The director cut to the interviewer, a middle-aged man dressed, made-up, and lit to look like a Princeton senior. Kick her in the shins, Rehv thought. Then she'll know. But instead the interviewer smiled and said very drily, “I have a feeling you're going to tell us.” This was just what the laugh track wanted to hear. It also seemed to please the interviewer, who managed to keep himself from laughing aloud, although he permitted his eyes to twinkle mischievously, and the sly woman, who opened her mouth and emitted sounds to show she knew something amusing had just taken place. But Rehv could see from her eyes that she was impatient for the fun to be over so she could squeeze in a few more cutting phrases before the closing theme. She was a violent woman.

“I want to watch something else,” Joshua Katz-Finkle said. Rehv hadn't heard him come into the room. He was standing at the door with his hair in his eyes and two trails of mucus running from his nostrils.

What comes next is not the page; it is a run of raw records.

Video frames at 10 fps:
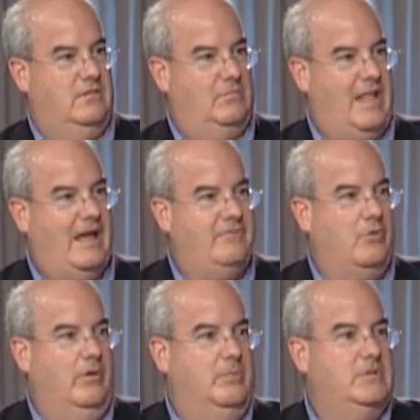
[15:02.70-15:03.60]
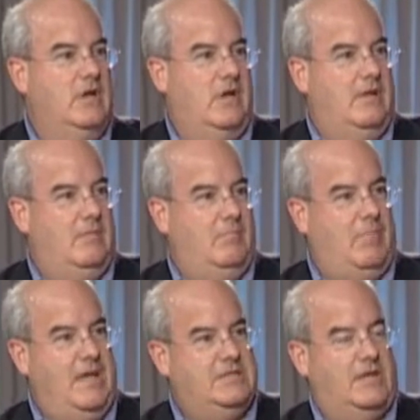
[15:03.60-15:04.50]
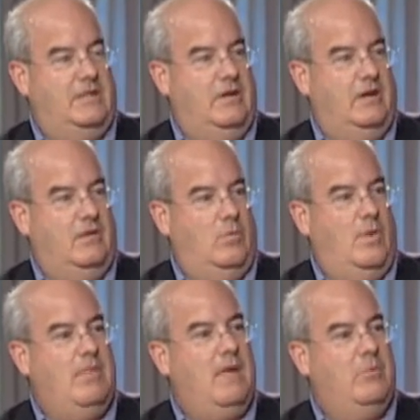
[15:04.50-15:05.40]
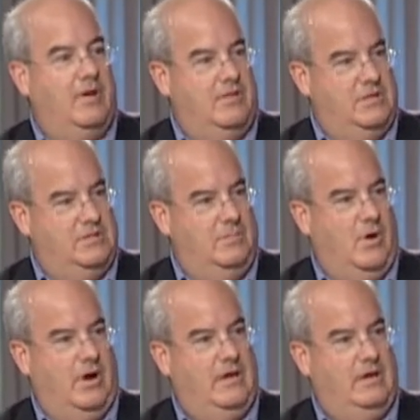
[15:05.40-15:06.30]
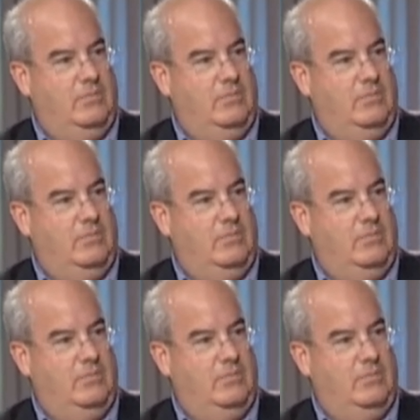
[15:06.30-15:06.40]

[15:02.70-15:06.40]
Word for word: platforms, based on their, when they bring things to market,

“Have you finished your homework?”

“Yes,” Joshua said defiantly. He was a very poor liar, even for a seven-year-old.

“All right.”

The boy came into the room, took the remote-control box from the arm of the couch, and lay prone on the rug in front of the television. He watched everything the television had to offer at once, never staying with one channel for more than fifteen or twenty seconds.

Rehv removed his shoes and socks. They were still damp. He wriggled his toes and arched his feet. He never thought they were really his, those feet: long and narrow and weak, like the feet of an El Greco saint. They didn't match the rest of him.

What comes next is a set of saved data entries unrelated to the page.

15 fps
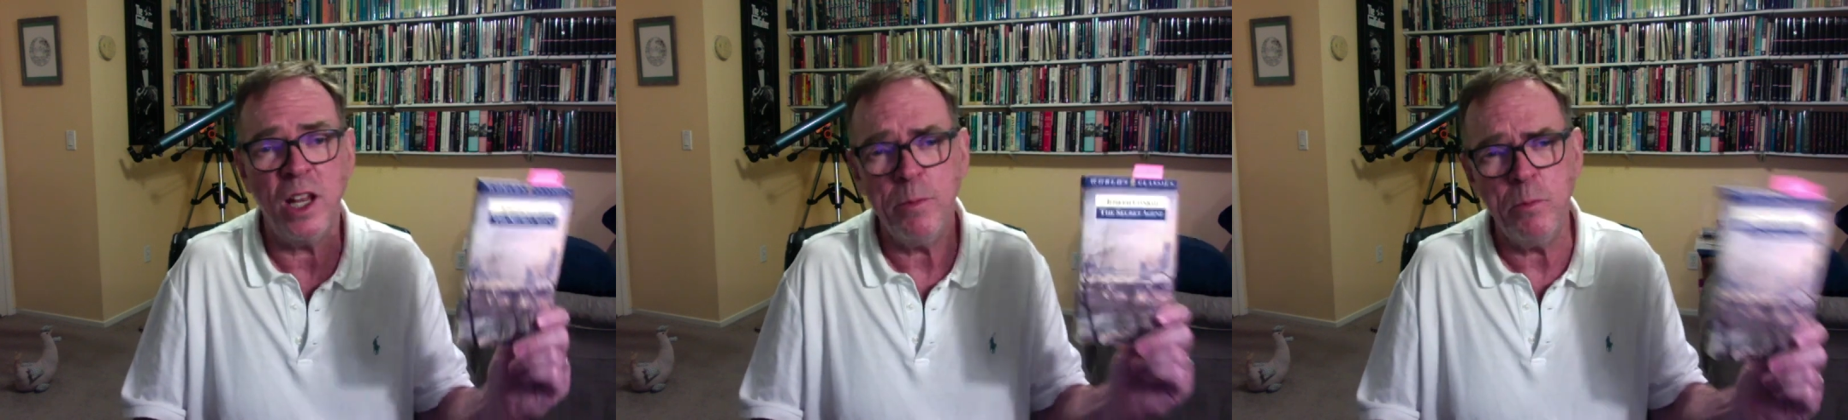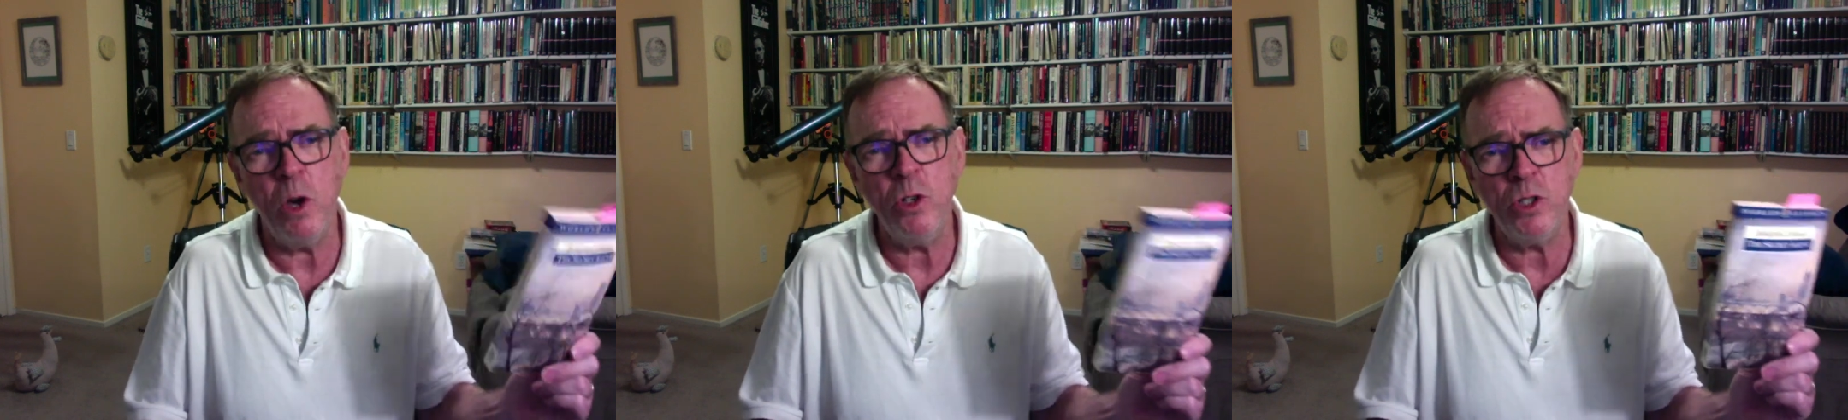
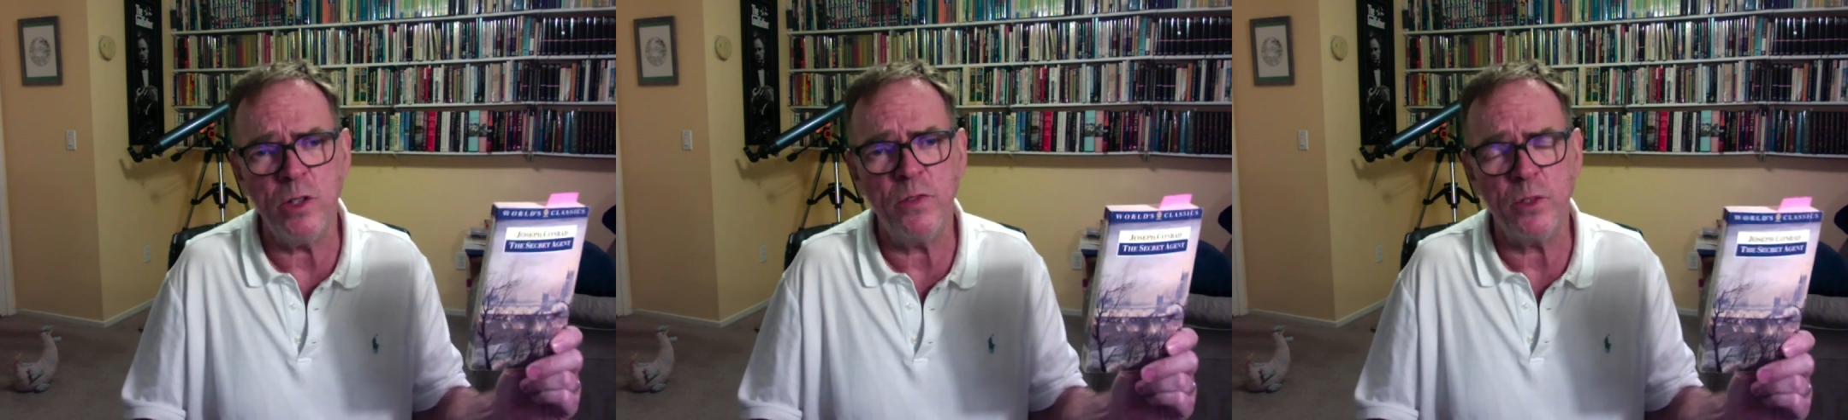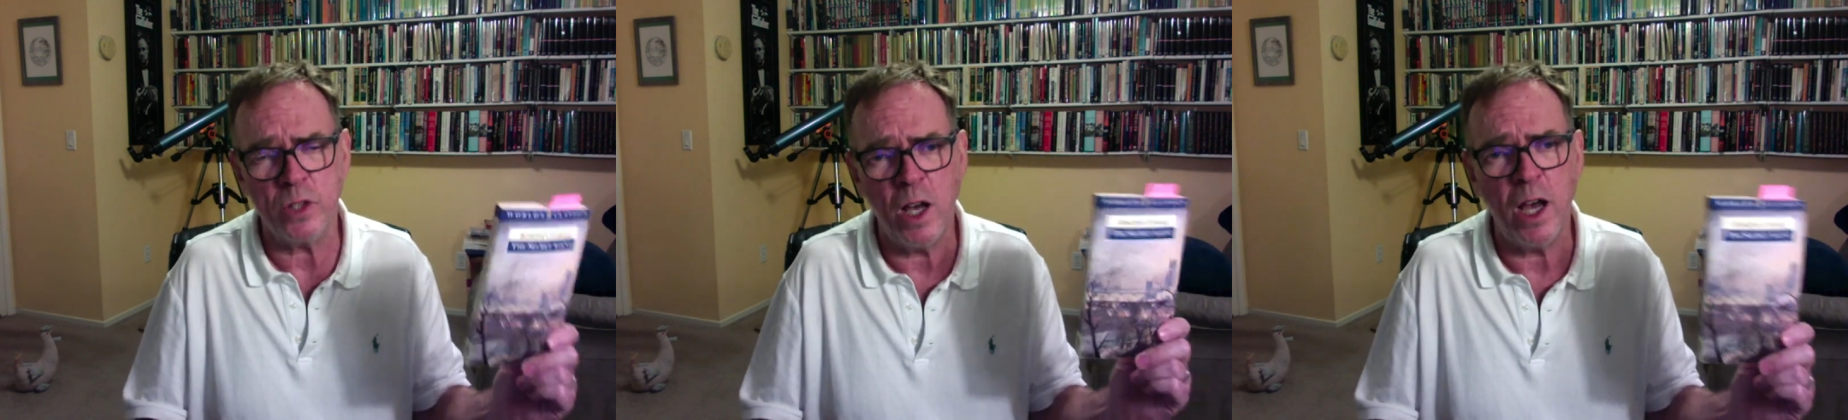And most
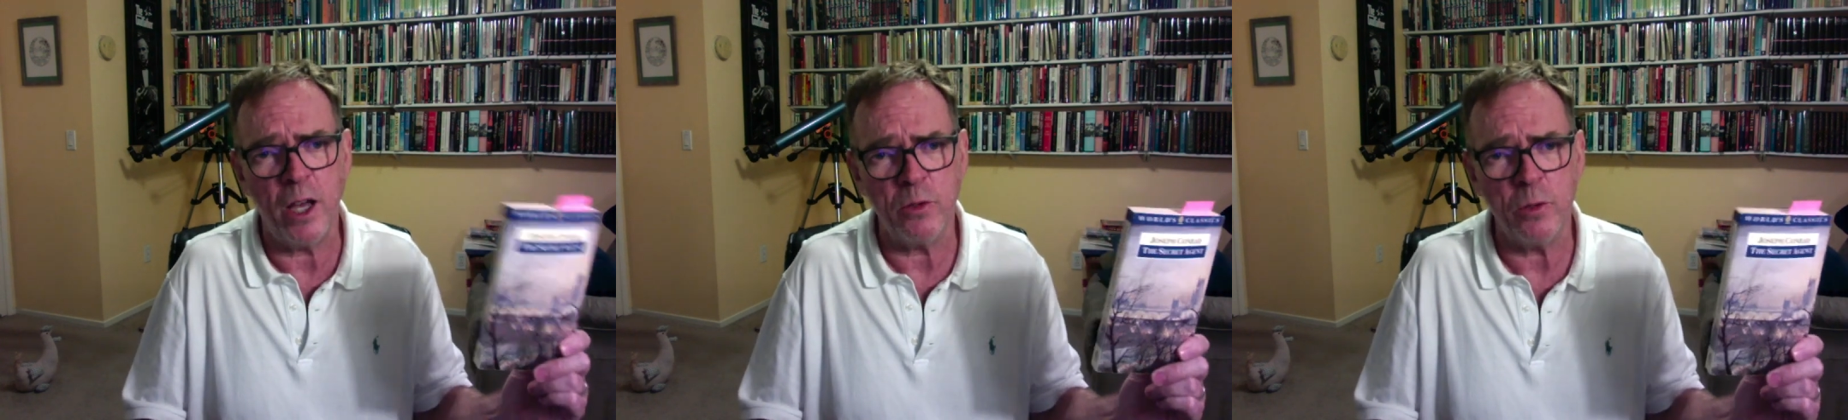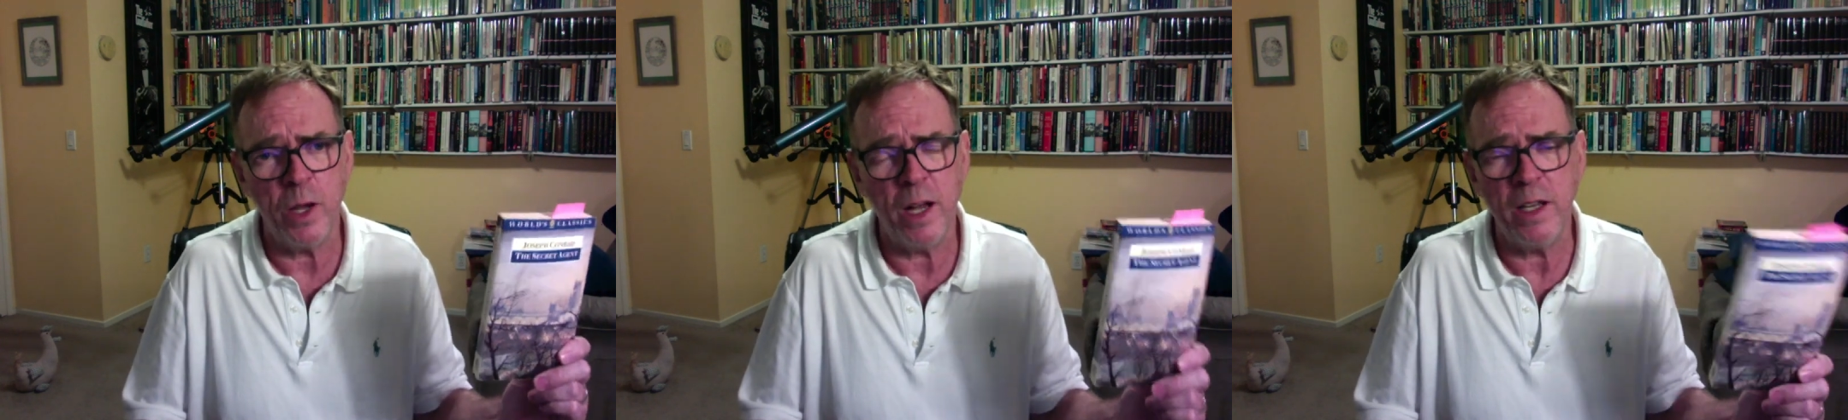of
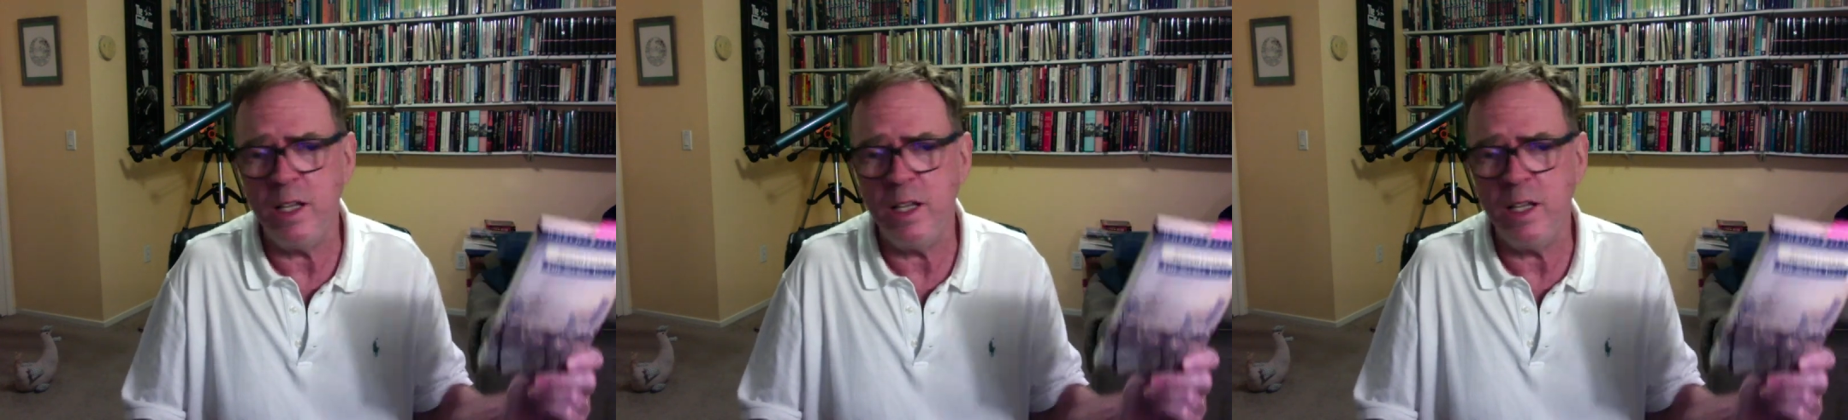Conrad,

“P.U.,” Joshua said. He was looking at Rehv's feet with disgust, his nose drawn slightly down as if the nostrils were trying to close themselves.

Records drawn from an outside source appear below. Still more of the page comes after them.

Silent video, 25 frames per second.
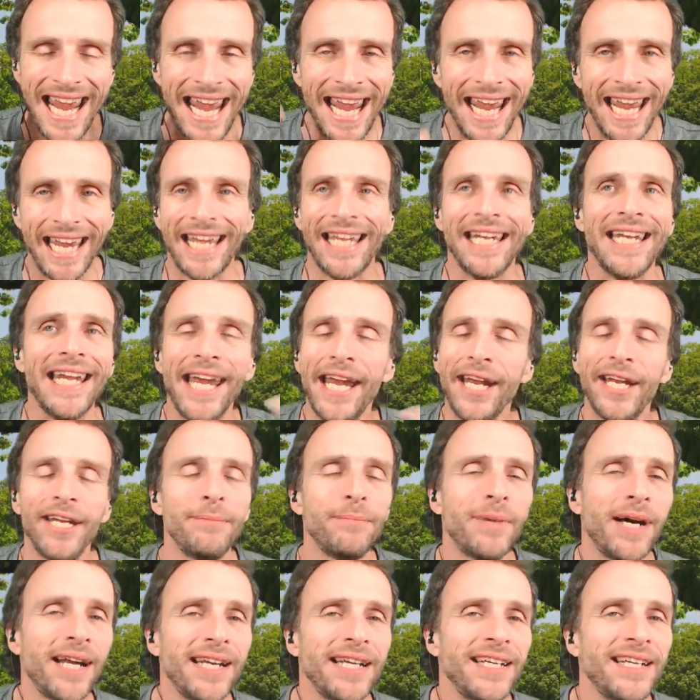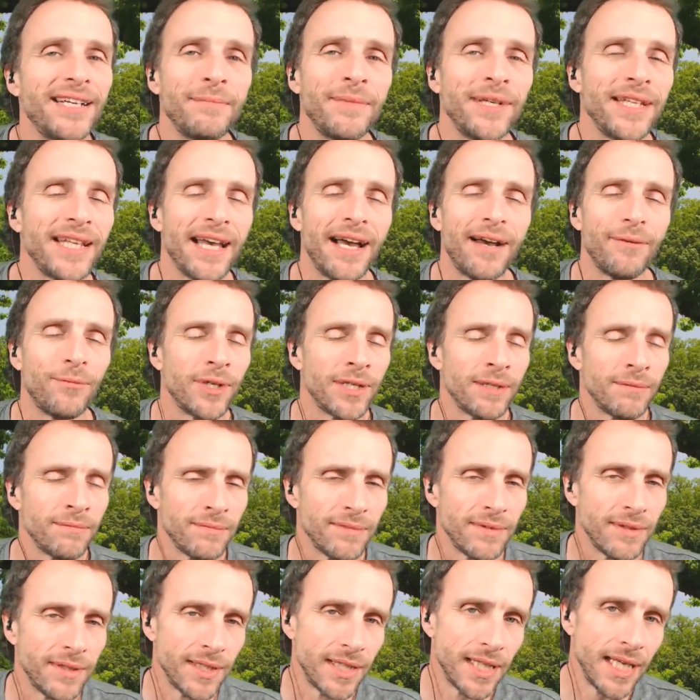Can anybody give me that one?
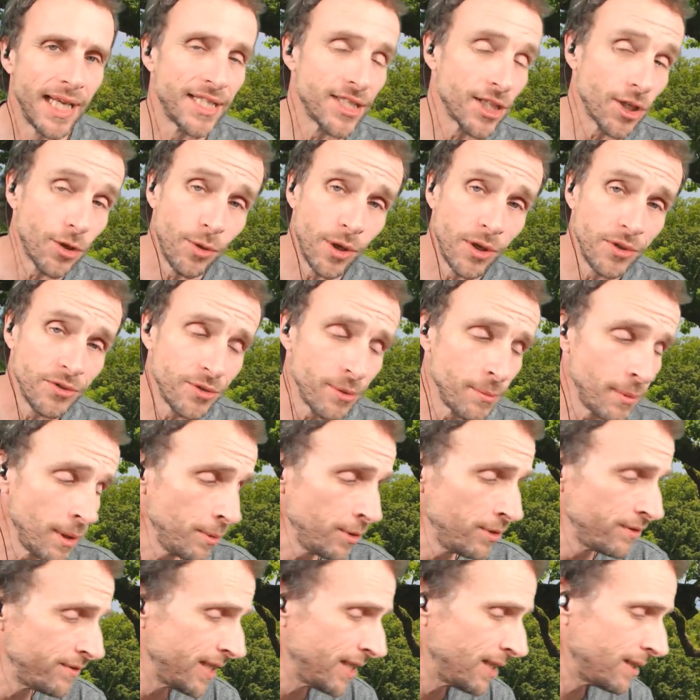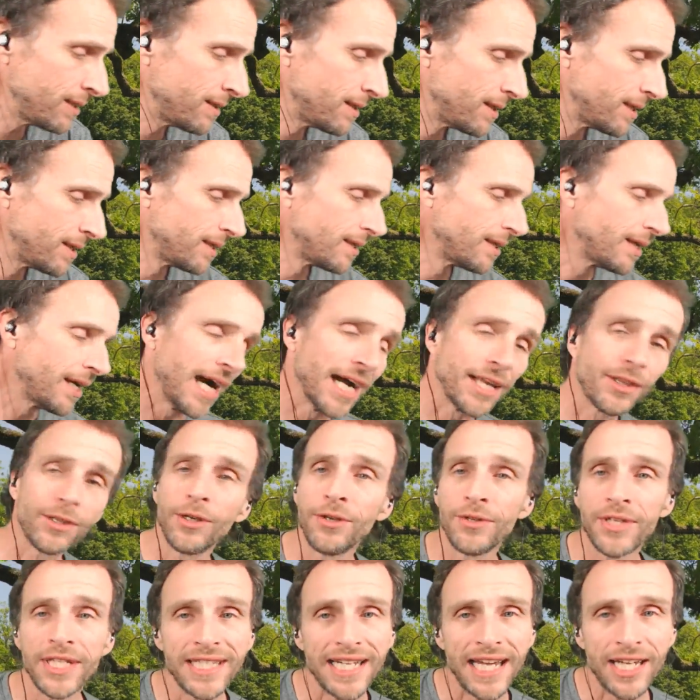It's a quote from a movie. I throw
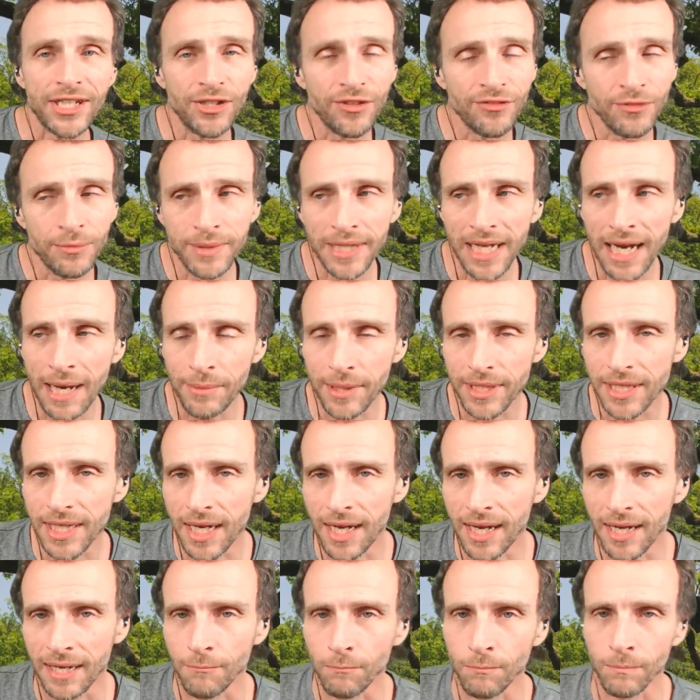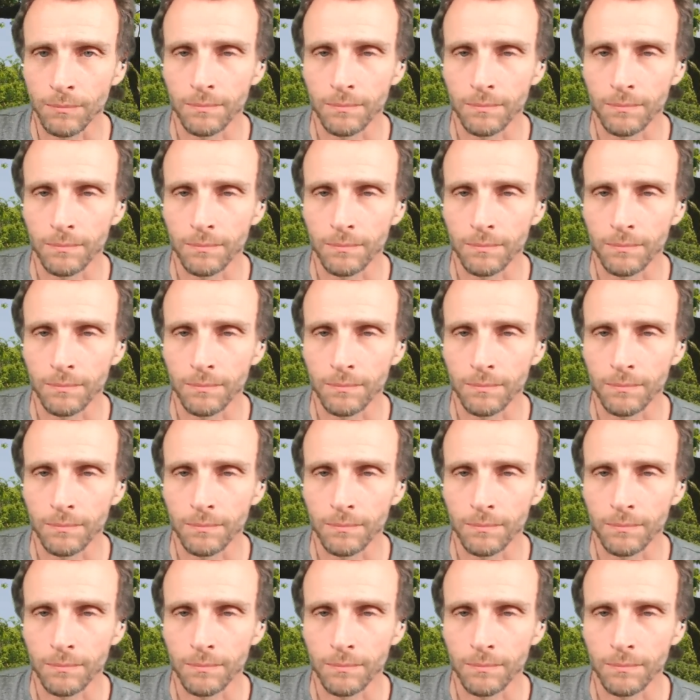these at you from time to time.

“Don't be rude,” Rehv said.

“You're the one who's being rude. Stinking up the place like that. It's disgusting.”

“Watch TV.”

The boy jabbed rapidly at the remote-control box, threatening to watch with a vengeance. On the screen images appeared and vanished as fast as they could be identified: a smiling housewife, a man wearing a diaper, a box of detergent looming over a crowd of people, Marlon Brando trying to mount a horse.

Rehv stood up and went to the window. It was a very large window, shaped like a half-moon, and overlooked the northern half of SoHo and Greenwich Village. The apartment was at the top of one of the tallest cast-iron buildings in SoHo—an official historical landmark, Quentin Katz had told him the first time he had come to baby-sit. It was owned by Sheila Finkle's father and his brothers. A small sign by the front door said: “Another Finkle Property.”

The snow had stopped falling. The sky had cleared. He could see a few stars that were strong enough to penetrate the umbrella of pink light over the city. One of them was Betelgeuse, much redder than usual. Bayt al-jawza', of course. It was Arabic. He watched it glowing red in the pink sky, and thought for some reason of the Star of David on its little pole. It made the screaming start, far away.

He turned to the boy. He was propped up on his elbows watching a man wrestle a calf to the ground. “Come here for a minute, Josh. I want to show you something.”

“What?”

“Come. You'll like it.”

The boy slowly rose and backed to the window, his eyes locked on the screen. Rehv turned him around and pointed to the sky. “Do you know what star that is?”